Final Presentation

Joy Nyaanga

2021-12-02

Introduction

As bacterivores, C. elegans feed on bacteria that grow on rotting vegetation. Historically, a strain of Escherichia coli, OP50, was chosen as the standard laboratory diet. While most experimental studies use OP50 as the primary food source, the number of bacterial diets used to propagate C. elegans has expanded in recent years. Another laboratory E. coli strain that is routinely used is HB101. Although both of these bacterial diets support growth and development, the nutritional composition of each is unique, and when fed to C. elegans, differentially impacts several traits. Research has indicated that animals fed HB101 develop faster and are larger than those fed OP50. Unsurprisingly, these diet-induced growth effects are also accompanied by global changes in gene expression. Previously, researchers have analyzed the transcriptional response of animals fed differing diets (1,2).

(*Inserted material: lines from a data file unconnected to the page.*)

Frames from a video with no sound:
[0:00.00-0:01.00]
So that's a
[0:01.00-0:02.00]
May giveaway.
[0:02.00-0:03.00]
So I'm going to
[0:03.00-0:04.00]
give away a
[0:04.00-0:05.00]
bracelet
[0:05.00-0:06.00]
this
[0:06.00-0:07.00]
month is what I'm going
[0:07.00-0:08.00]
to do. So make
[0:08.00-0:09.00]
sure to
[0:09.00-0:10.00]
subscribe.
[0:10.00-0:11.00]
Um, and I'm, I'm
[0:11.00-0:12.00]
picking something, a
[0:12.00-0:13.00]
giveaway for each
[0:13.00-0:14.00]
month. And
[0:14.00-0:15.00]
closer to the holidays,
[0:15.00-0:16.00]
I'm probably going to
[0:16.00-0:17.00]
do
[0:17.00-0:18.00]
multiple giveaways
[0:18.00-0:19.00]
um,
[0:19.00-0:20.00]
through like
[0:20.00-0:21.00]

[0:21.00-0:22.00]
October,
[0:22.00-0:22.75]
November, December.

Characterizing the expression changes of C. elegans fed different strains of bacteria expands the understanding of diet effects at the molecular level.

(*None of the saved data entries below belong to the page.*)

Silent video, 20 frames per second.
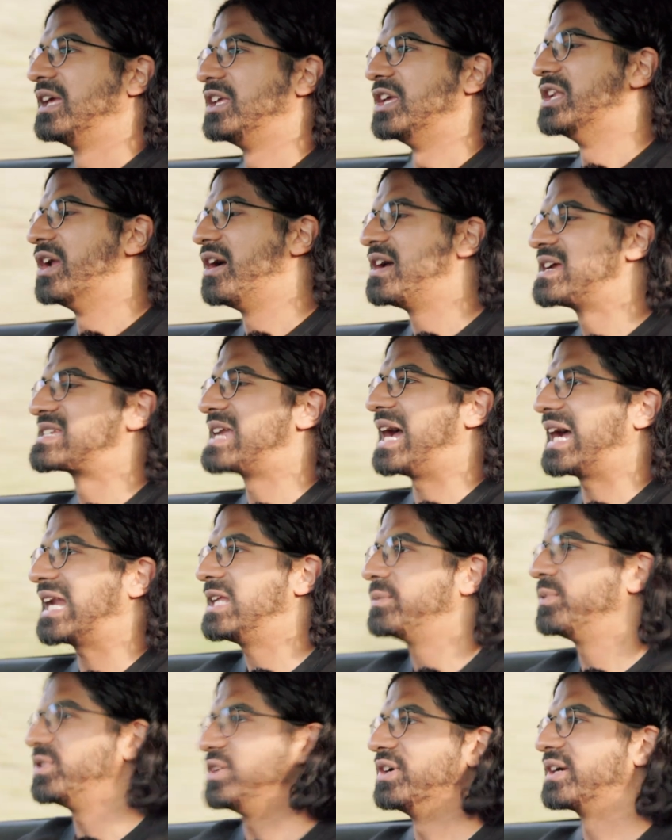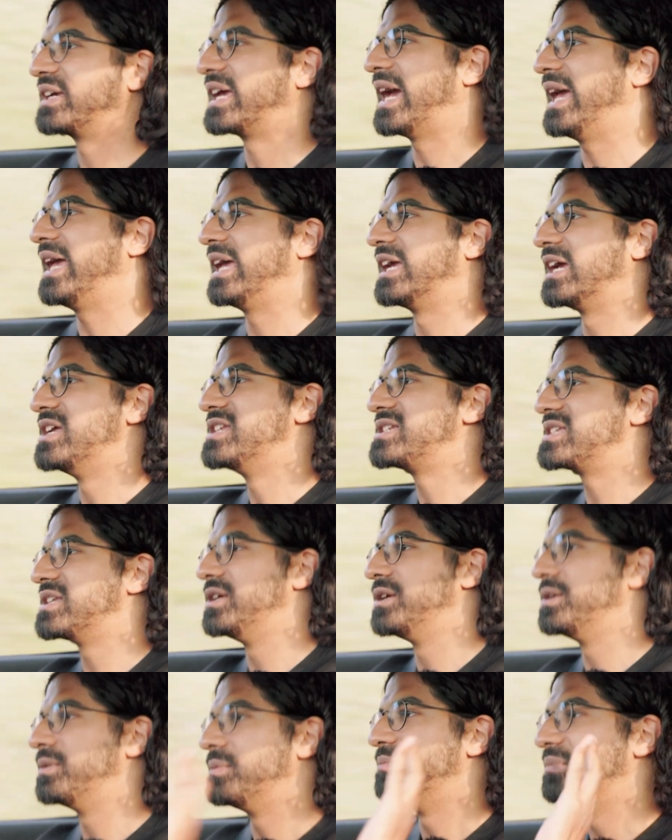You know exactly what you're getting as
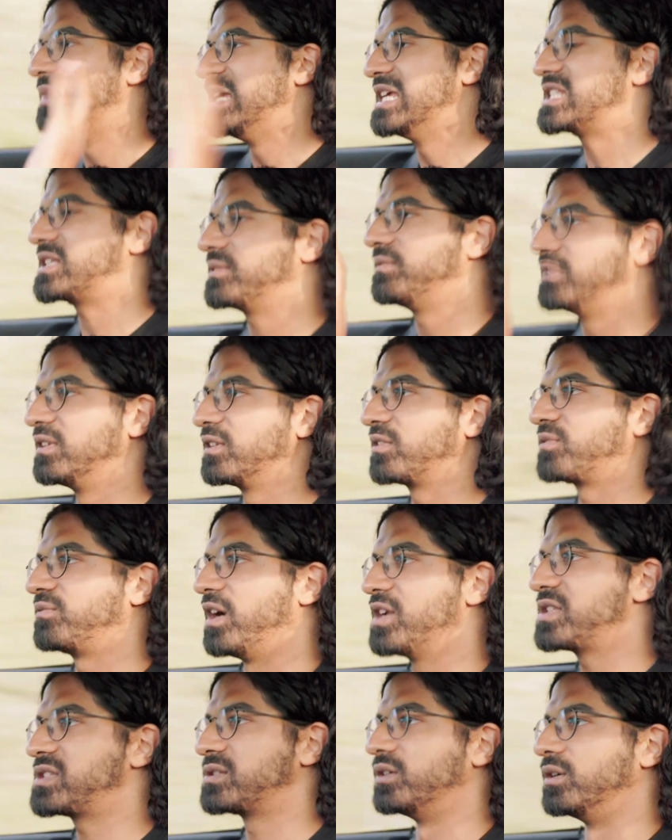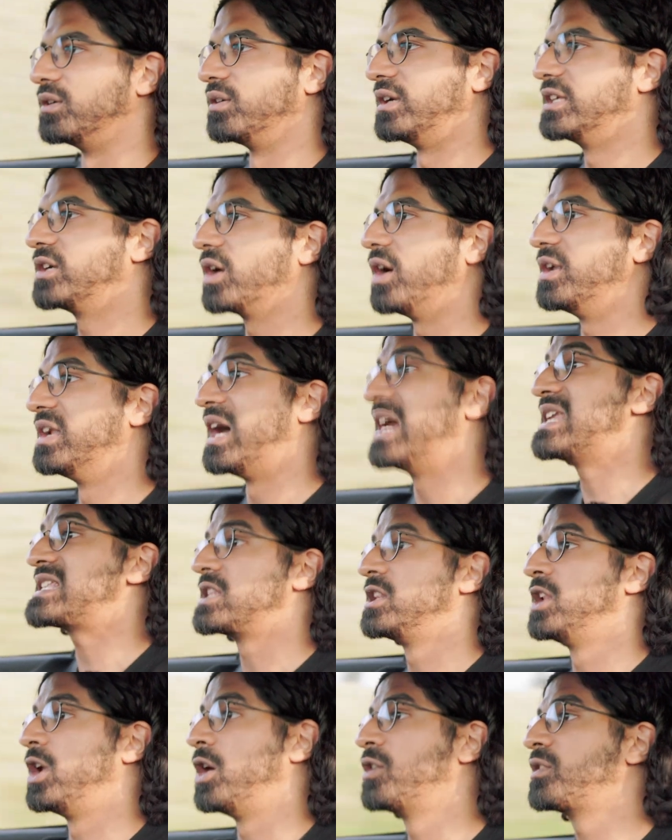you meter in the throttle, and you've got a nice
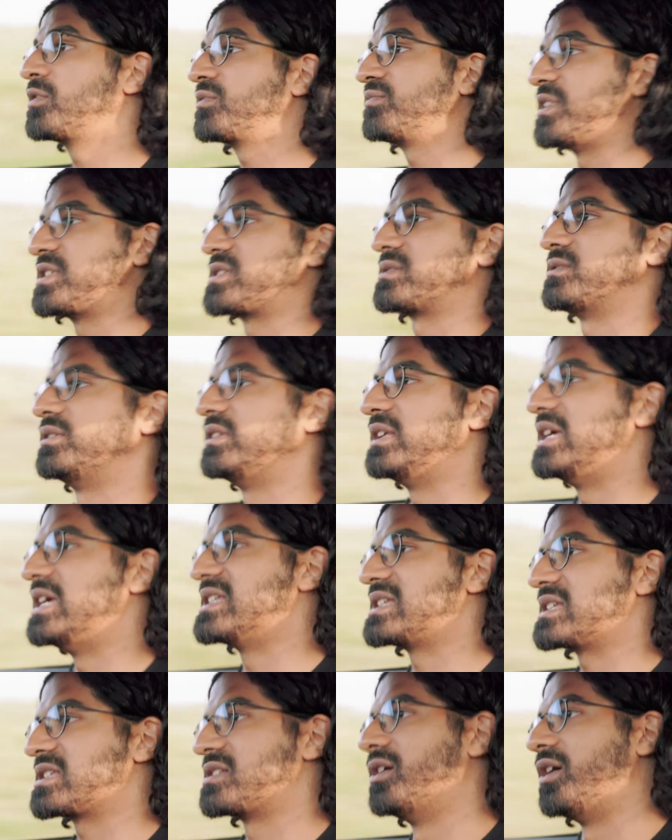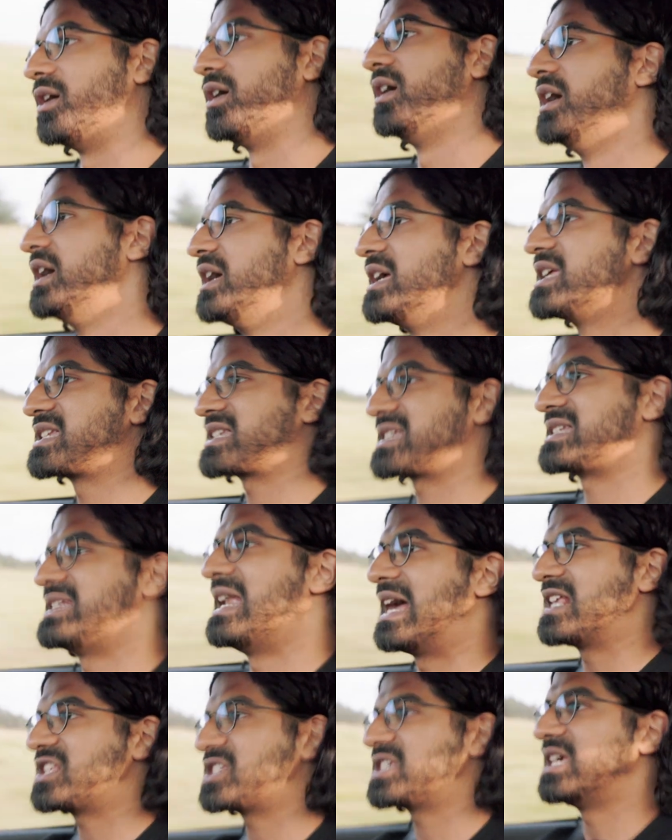long throttle on these. It's not
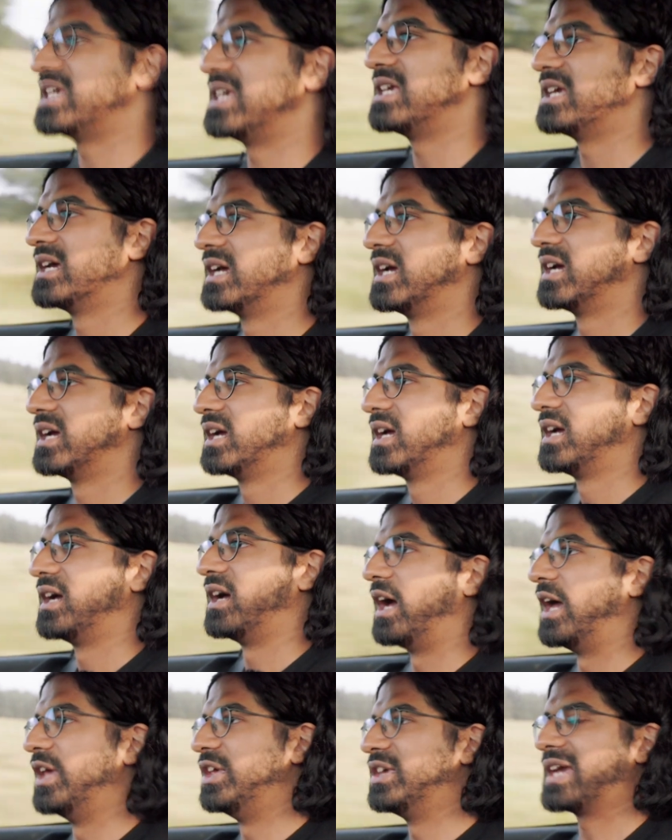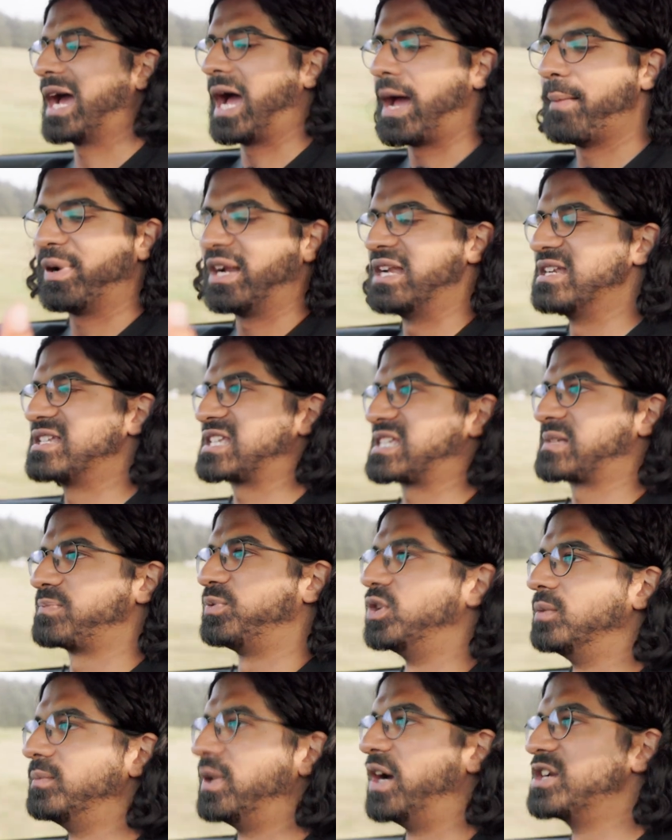snatchy. You can put it into
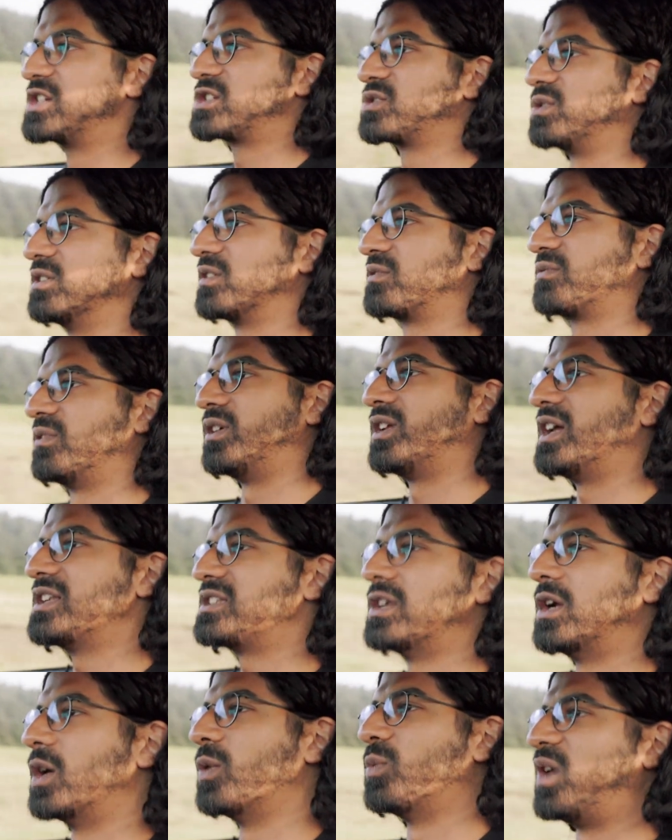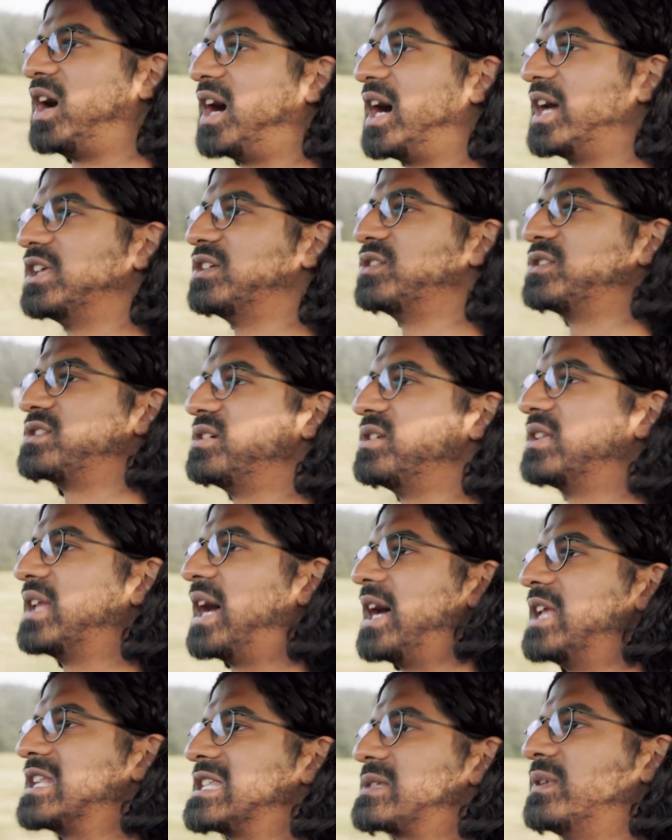sport mode, shorten the throttle. I don't know why you do
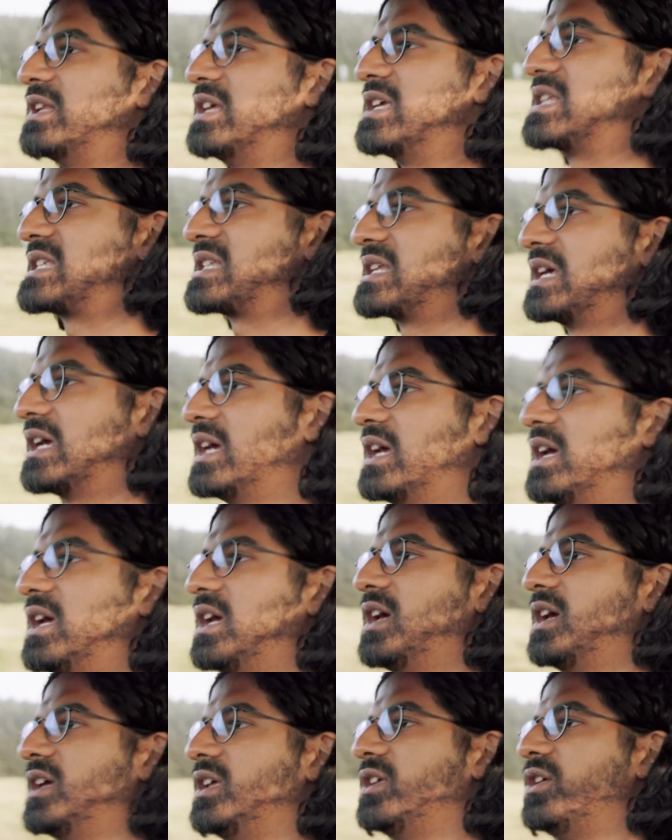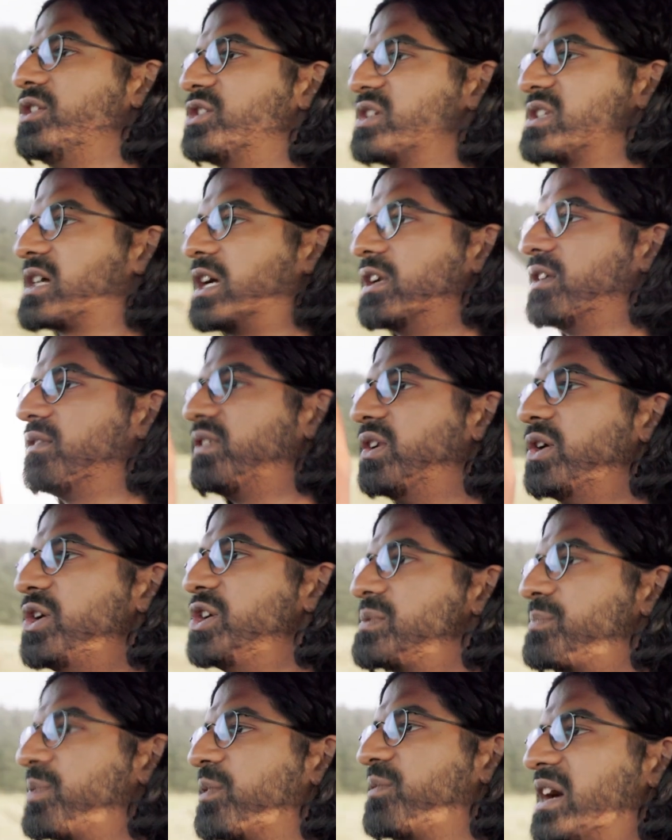that, to be honest. You just kind of
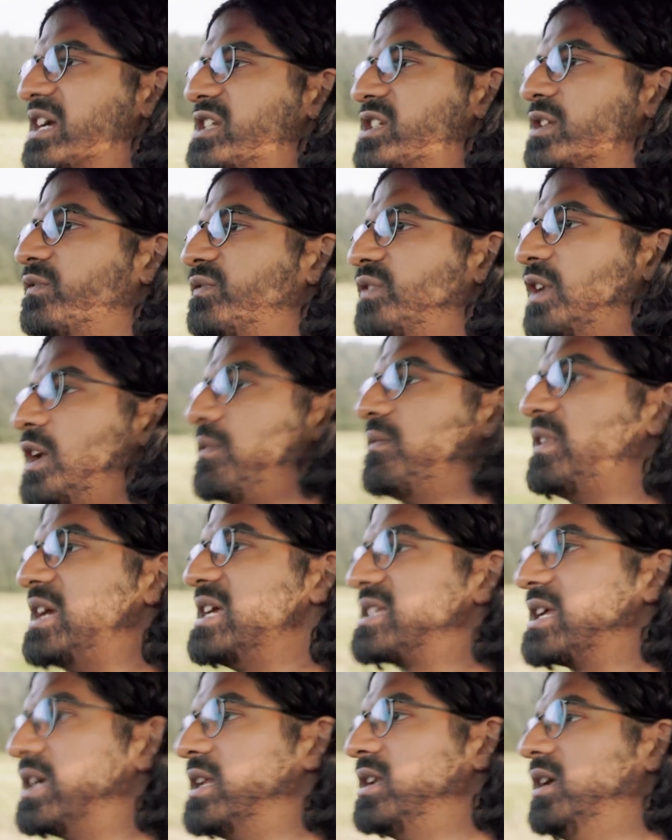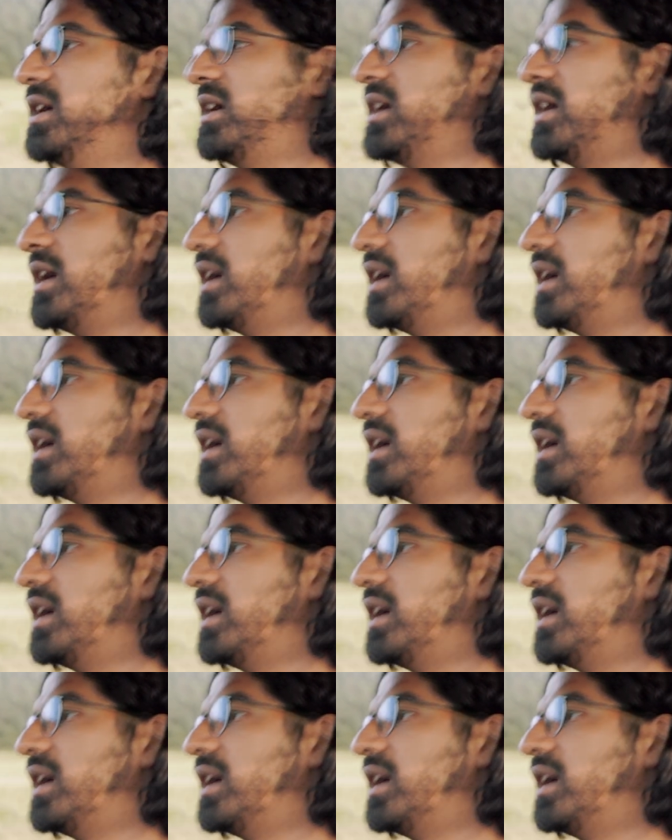lose progression for no reason.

Schumacker et al., 2019. RNA sequencing dataset characterizing transcriptomic responses to dietary changes in Caenorhabditis elegans.
Stuhr & Curran, 2020. Bacterial diets differentially alter lifespan and health span trajectories in C. elegans

Schumacker workflow - Illumina NextSeq 500

Stuhr workflow - NovaSeq 600

Learning objectives

Gain general understanding of and experience using different alignment methods (Bowtie/Kallisto)
Handle processing of FastQ -> Bam -> count matrix
Identify DEGs using popular packages (DESeq2, sleuth)
Create pretty visualization

Project questions

How does overall data from the two labs compare? Do I observe large “batch” effects?
When using multiple alignment methods, do results vary?
Do differentially expressed genes (DEGs) differ across the papers? How so? What genes are consistently picked out?

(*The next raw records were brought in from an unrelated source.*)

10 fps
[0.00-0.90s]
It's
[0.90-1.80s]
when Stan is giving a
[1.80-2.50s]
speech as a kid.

Analysis using Bowtie & DESeq2

Step 1. Trimming, mapping, and indexing

Bowtie: FastQ -> Bam/Bai

The first step of this analysis was taking data generated from a sequencer (FastQ file format), perform trimming, mapping, and indexing to obtain a Bam and Bai file for downstream analysis.

Example bioproject entries from Schumacker 2019

Data from the papers archived through Sequence Read Archive (SRA) is accessible on Quest using sratoolkit. I was able to download all necessary fastq files and compress them on quest

Using a bash script, I was able to run Bowtie to generate Bam/Bai files for all conditions.

Step 2. Bam -> Granges

Given the Bam file produced by running Bowtie, I then used the GRanges package in R to convert this data into a GRanges object.

# load saved GRanges data
gr <- readRDS("data/GrangesList.RDS")
class(gr)

## [1] "CompressedGRangesList"
## attr(,"package")
## [1] "GenomicRanges"

names(gr)

##  [1] "schumacker_HB101_rep1" "schumacker_HB101_rep2" "schumacker_OP50_rep1" 
##  [4] "schumacker_OP50_rep2"  "stuhr_HB101_rep1"      "stuhr_HB101_rep2"     
##  [7] "stuhr_HB101_rep3"      "stuhr_OP50_rep1"       "stuhr_OP50_rep2"      
## [10] "stuhr_OP50_rep3"

Generate count matrix

# count over transcripts, grouped by gene
txbygn = transcriptsBy(TxDb.Celegans.UCSC.ce11.ensGene, by = 'gene')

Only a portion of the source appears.